§ PROBLEM STATEMENT: Please give the records below again in full, exactly, with the images left out.

§ RECORDS:

***

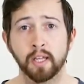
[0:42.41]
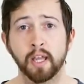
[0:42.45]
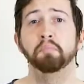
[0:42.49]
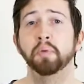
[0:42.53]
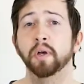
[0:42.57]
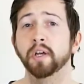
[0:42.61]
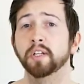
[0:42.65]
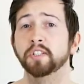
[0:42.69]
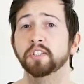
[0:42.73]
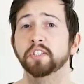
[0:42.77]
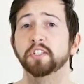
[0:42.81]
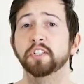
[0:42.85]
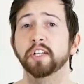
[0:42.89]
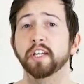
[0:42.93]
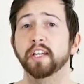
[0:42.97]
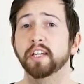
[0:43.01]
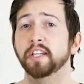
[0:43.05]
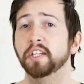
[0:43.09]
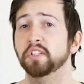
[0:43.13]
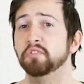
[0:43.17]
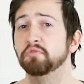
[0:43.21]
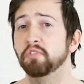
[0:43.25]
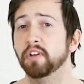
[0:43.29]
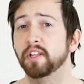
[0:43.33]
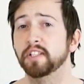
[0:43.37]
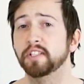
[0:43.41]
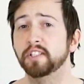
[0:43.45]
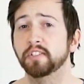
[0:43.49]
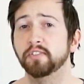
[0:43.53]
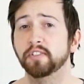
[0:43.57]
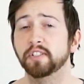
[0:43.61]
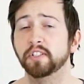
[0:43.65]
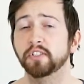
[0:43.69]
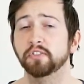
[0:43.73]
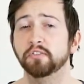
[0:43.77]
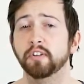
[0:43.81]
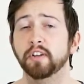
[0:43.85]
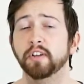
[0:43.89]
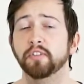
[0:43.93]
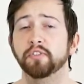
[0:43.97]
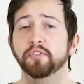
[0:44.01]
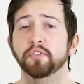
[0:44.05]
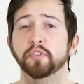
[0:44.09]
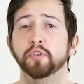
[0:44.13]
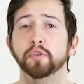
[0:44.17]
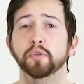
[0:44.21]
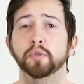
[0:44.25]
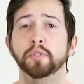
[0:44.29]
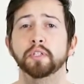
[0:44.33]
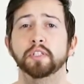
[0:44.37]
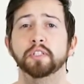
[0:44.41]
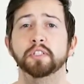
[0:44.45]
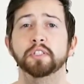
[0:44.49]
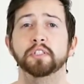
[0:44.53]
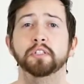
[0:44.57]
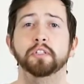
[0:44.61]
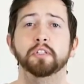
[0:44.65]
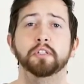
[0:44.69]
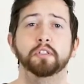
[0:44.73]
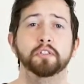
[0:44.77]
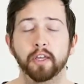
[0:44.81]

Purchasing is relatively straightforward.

***

§ WRITTEN SOLUTION:
[0:42.41]
[0:42.45]
[0:42.49]
[0:42.53]
[0:42.57]
[0:42.61]
[0:42.65]
[0:42.69]
[0:42.73]
[0:42.77]
[0:42.81]
[0:42.85]
[0:42.89]
[0:42.93]
[0:42.97]
[0:43.01]
[0:43.05]
[0:43.09]
[0:43.13]
[0:43.17]
[0:43.21]
[0:43.25]
[0:43.29]
[0:43.33]
[0:43.37]
[0:43.41]
[0:43.45]
[0:43.49]
[0:43.53]
[0:43.57]
[0:43.61]
[0:43.65]
[0:43.69]
[0:43.73]
[0:43.77]
[0:43.81]
[0:43.85]
[0:43.89]
[0:43.93]
[0:43.97]
[0:44.01]
[0:44.05]
[0:44.09]
[0:44.13]
[0:44.17]
[0:44.21]
[0:44.25]
[0:44.29]
[0:44.33]
[0:44.37]
[0:44.41]
[0:44.45]
[0:44.49]
[0:44.53]
[0:44.57]
[0:44.61]
[0:44.65]
[0:44.69]
[0:44.73]
[0:44.77]
[0:44.81]

Purchasing is relatively straightforward.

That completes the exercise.